As DCU began to receive the traffic in its sinkhole, automated tools went to work analyzing the data to then visualize it in the form of maps and graphs. Years ago, it took days after an operation to analyze the true extent of the threat. Microsoft’s data analytics tools now give investigators and law enforcement a near real-time snapshot of the malware’s infectious reach.
The strength of these tools lies in instant insight. Using this data analytics technology and services including the Microsoft Azure IoT Suite, Power BI, Azure Event Hubs and Azure HDInsight, the company was able to turn the insight into instant action.
Turning the tables to fortify Microsoft’s Cloud
Dorkbot is the latest botnet added to Microsoft’s C-TIP database which receives billions of data entries per day. This data is built back into Microsoft’s Cloud, so enterprise customers can protect their systems from known malware infections.
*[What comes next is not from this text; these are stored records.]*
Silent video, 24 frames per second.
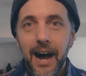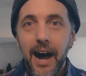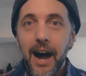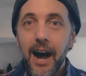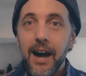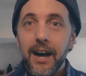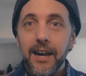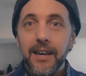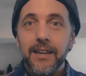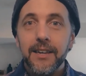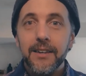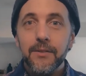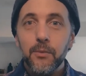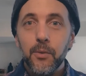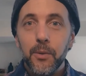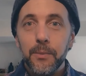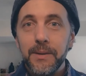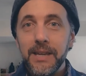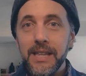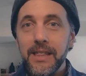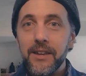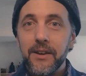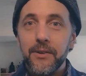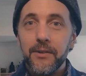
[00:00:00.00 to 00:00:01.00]
"I will
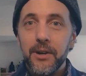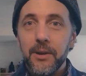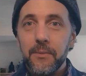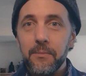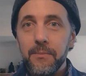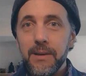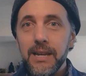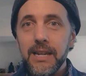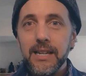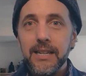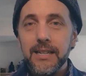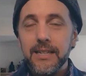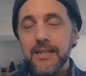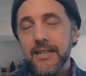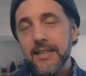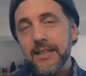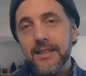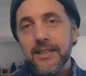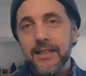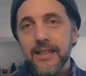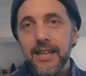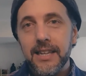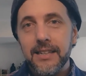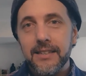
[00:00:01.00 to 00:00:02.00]
be there in a minute,"
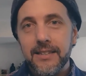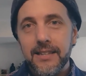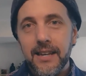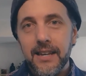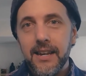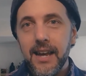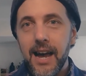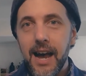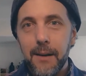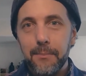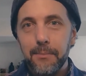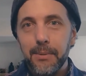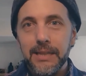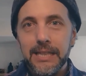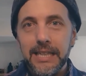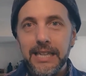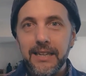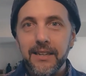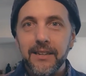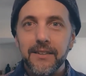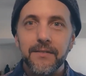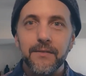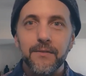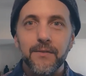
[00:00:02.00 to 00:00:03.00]
they said
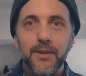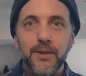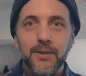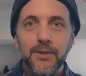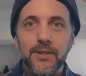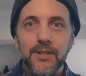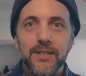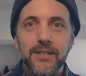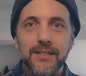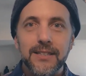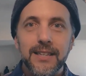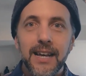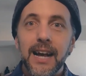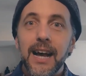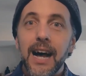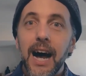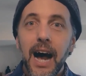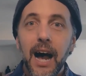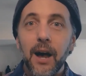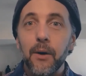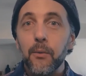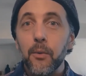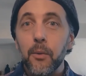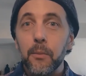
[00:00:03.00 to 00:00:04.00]
happily, versus
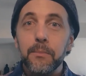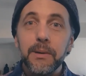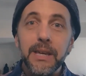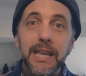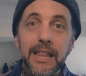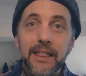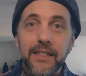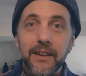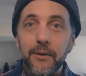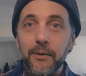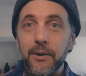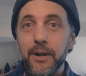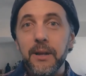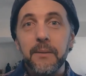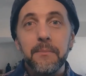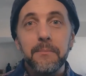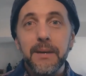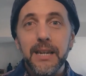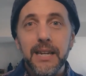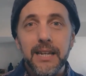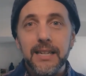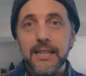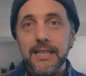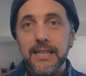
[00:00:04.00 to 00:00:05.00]
"I will be there in a
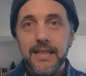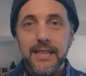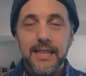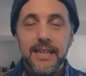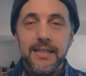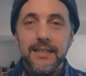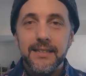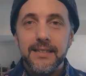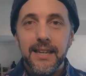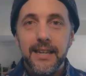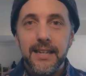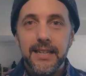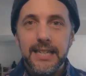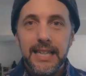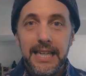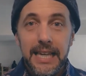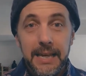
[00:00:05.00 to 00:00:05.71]
minute," they said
With Azure Active Directory Premium, an organization’s IT administrator can tap into this information and receive an alert when an infected device attempts to connect to the network. The administrator can easily identify the infection, clean the device, and prevent a network-wide compromise.
“The median amount of time before a company even becomes aware that they’ve been attacked is 200+ days,” said Wallulis. “With Azure Active Directory Premium, businesses control the access of devices flagged by Microsoft C-TIP database as infected, preventing their systems from a much wider compromise and increasing hygiene as they go.”
Microsoft also shares its infection data with CERTs and ISPs around the globe. They in turn identify and contact customers to help remove the malware.
“We work with law enforcement to free people’s devices from the grip of criminals and help get their devices clean,” said Boscovich. “Our goal is to use this malware data to create a safer digital experience for every person and every organization on the planet.”